Mas não foi a Síndrome de Peter Pan do personagem principal que me atraiu e sim uma cena recheada de humor que retrata a desídia de um personagem histórico muito famoso: Cha "El Chancho" Guevara. Quando assisti o filme pela primeira vez, notei que entre os trastes da era socialista que haviam sido jogados no lixo, está um pôster de Che Guevara. É isso mesmo! No filme de Becker, Che não passa de um ícone jogado na lata de lixo. Foi na expectativa de me deleitar, mais uma vez, com esse irônico relato que decidi assistir a reprise do filme. Mas, para o meu espanto, a cena em que a imagem de Guevara é retirada do lixo, havia sido cortada.

A princípio eu achei que tivesse sido desatento e cheguei a retroceder alguns quadros para ver se não havia perdido a tomada. Vi, atentamente, o personagem principal recolocar a foto de Honecker na parede e o livro de Anna Seghers na estante. Esperei, pacientemente, até que chegasse a vez do pôster de Che Guevara, mas não aconteceu nada. Como num passe de mágica, o pôster de Guevara ressurgiu na parede sem qualquer explicação. Era como se ele nunca tivesse saído de lá... Como se nunca tivesse sido atirado na lata de lixo!

Hoje de manhã, entrei na Internet e procurei saber o porquê da obra ter sido mutilada dessa forma. Foi então que eu descobri que a distribuidora do filme na América Latina havia julgado a imagem por demais chocante.
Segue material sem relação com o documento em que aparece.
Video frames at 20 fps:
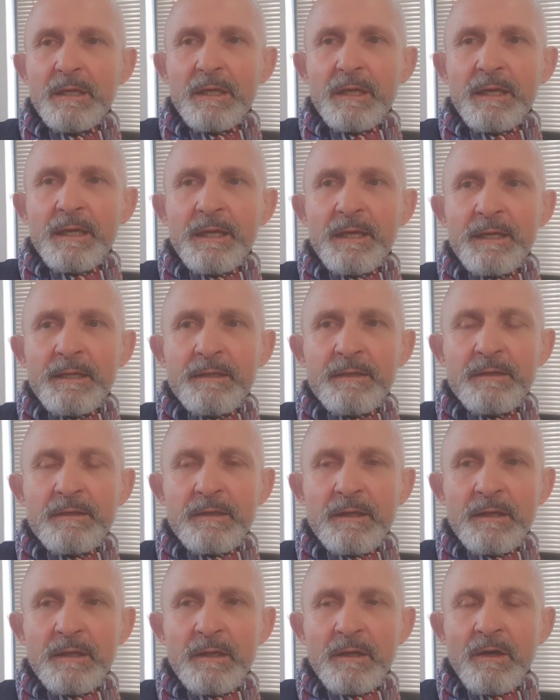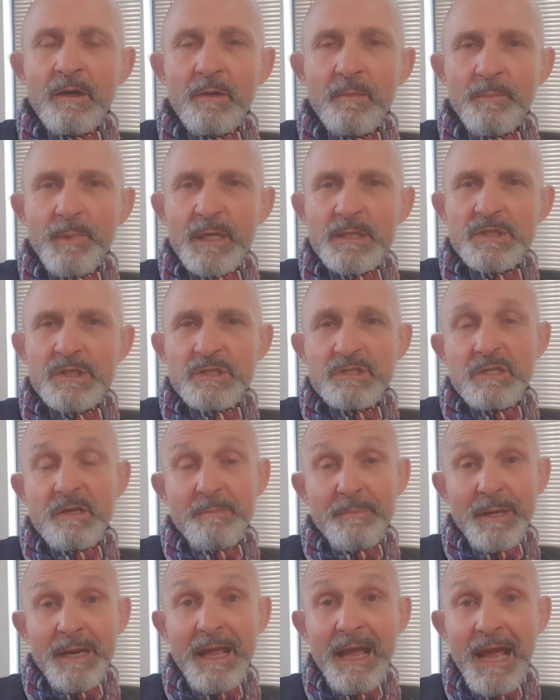and uh, a whole bunch of stuff.
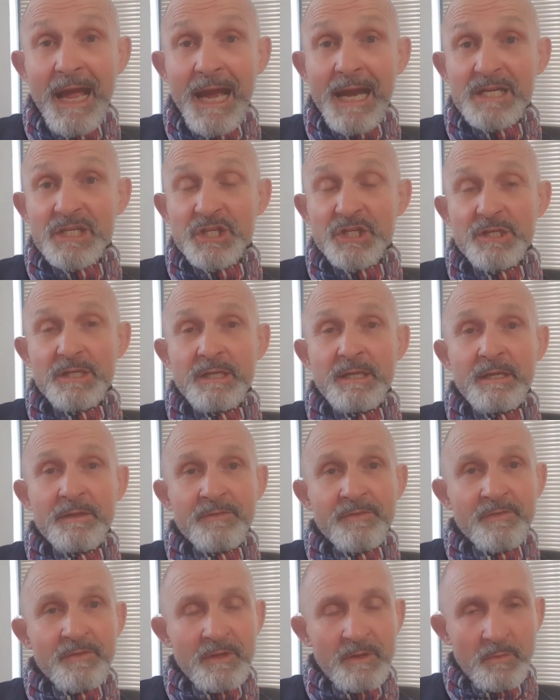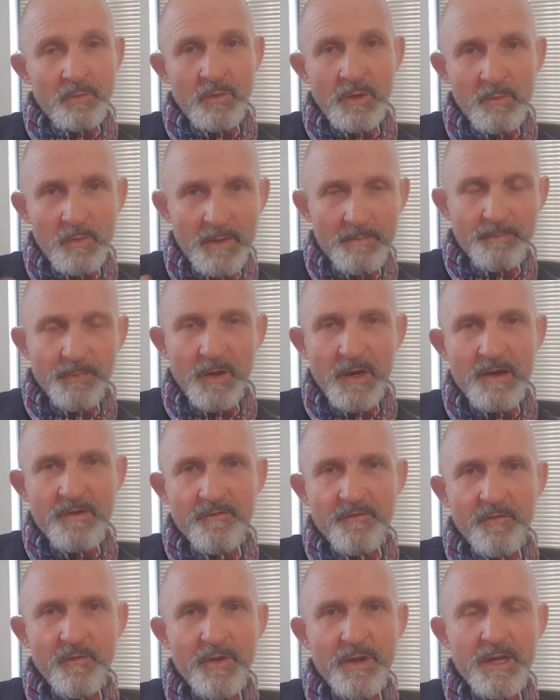But actually, when we prayed
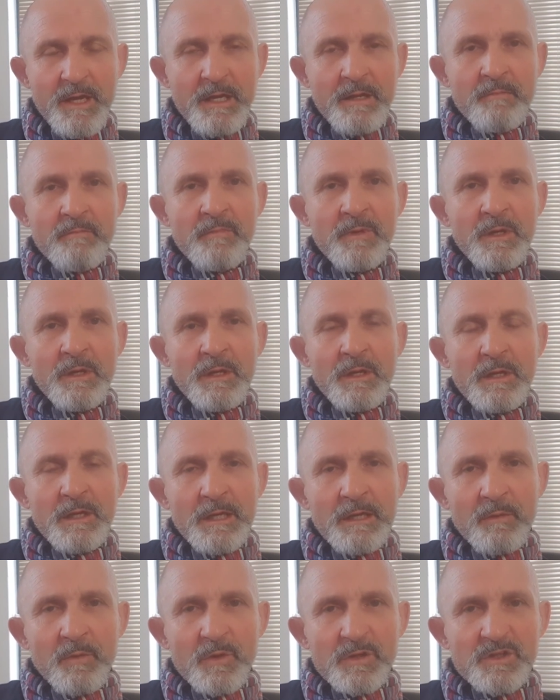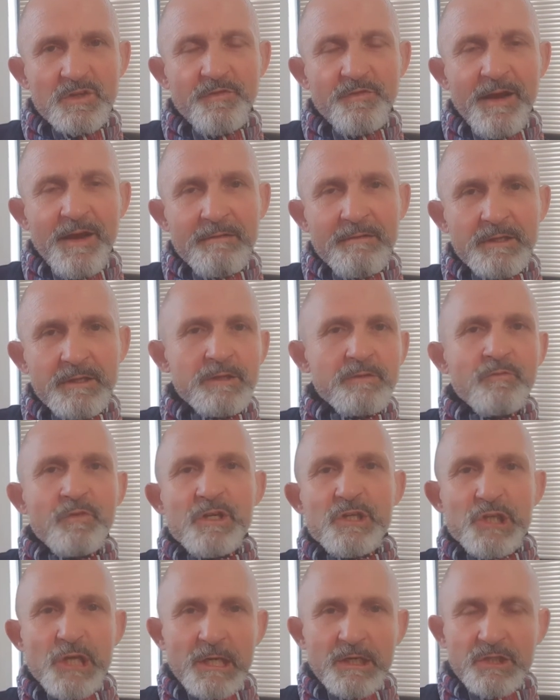for him, it was founded in
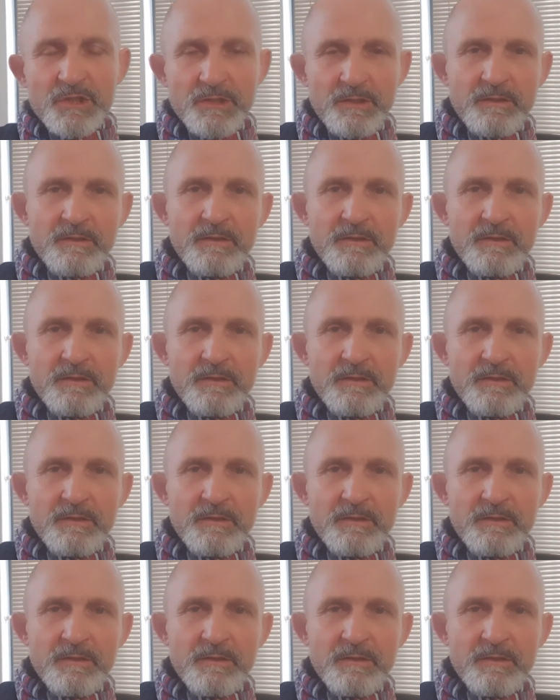rejection.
Pois é! Mais de duas décadas após a queda do Muro de Berlim, nós ainda temos stalinistas de plantão preservando a imagem de um pistoleiro internacional a serviço do comunismo. Ficou claro que da mesma forma que Stalin mutilava fotos para impor ao povo soviético uma versão falseada da história, os censores sulamericanos mutilaram o filme para manter intacta a imagem de idílica de Che Guevara. Tudo com a intenção de preservar o mito do apparatchik de gatilho fácil e sem escrúpulos.
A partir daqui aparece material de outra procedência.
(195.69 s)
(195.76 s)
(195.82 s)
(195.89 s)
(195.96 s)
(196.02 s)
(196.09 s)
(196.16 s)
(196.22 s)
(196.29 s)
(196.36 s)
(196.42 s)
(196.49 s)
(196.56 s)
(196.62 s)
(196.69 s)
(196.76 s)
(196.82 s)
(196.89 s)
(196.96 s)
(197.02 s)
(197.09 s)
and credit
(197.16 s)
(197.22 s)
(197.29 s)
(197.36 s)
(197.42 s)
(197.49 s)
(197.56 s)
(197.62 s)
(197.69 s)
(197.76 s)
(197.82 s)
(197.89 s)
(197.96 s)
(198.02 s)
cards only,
Não chega a ser uma surpresa. No hall das personalidades "da esquerda", Che ocupa um lugar de honra e seus admiradores fazem de tudo para impedir que a sua imagem seja maculada. A famosa foto tirada pelo fotografo Alberto Korda e imortalizada no desenho do artista plástico irlandês Jim Fitzpatrick, talvez seja o maior exemplo disso. Quando ela está associada a causas nobres, não só pode como deve circular a vontade. Mas, quando está ligada a um objeto nada lisonjeiro, como uma lata de lixo... Ela tem que ser imediatamente censurada para não comprometer a imagem idílica do panegírico da esquerda.
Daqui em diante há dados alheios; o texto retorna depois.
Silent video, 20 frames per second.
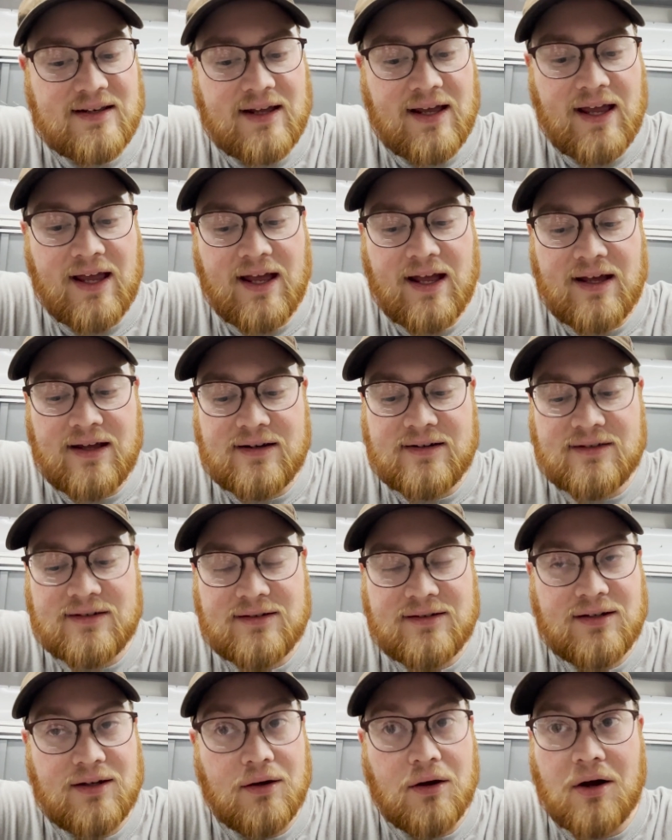
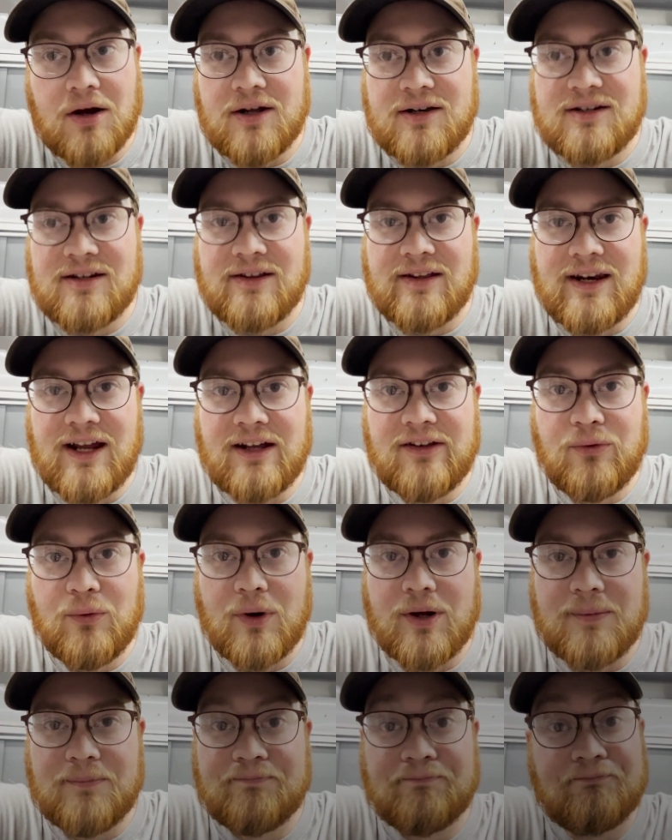And on to the next
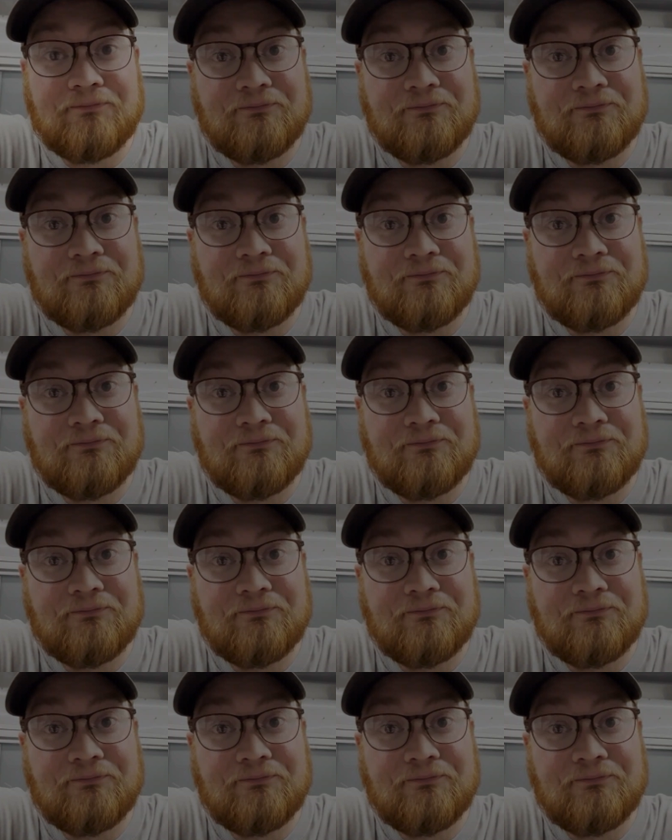one.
Nos passado, filmes como "La Palombella Rossa", de Nanni Moretti, "East Side Story", de Dana Ranga, "Je Vous Salue Marie", de Jean-Luc Godard e "The Last Temptation of Christ", de Martin Scorsese, foram sumariamente censurados. Hoje, a censura é mais sutil. O filme passa, desde que ninguém blasfeme contra os sagrados ícones do hagiológico da esquerda!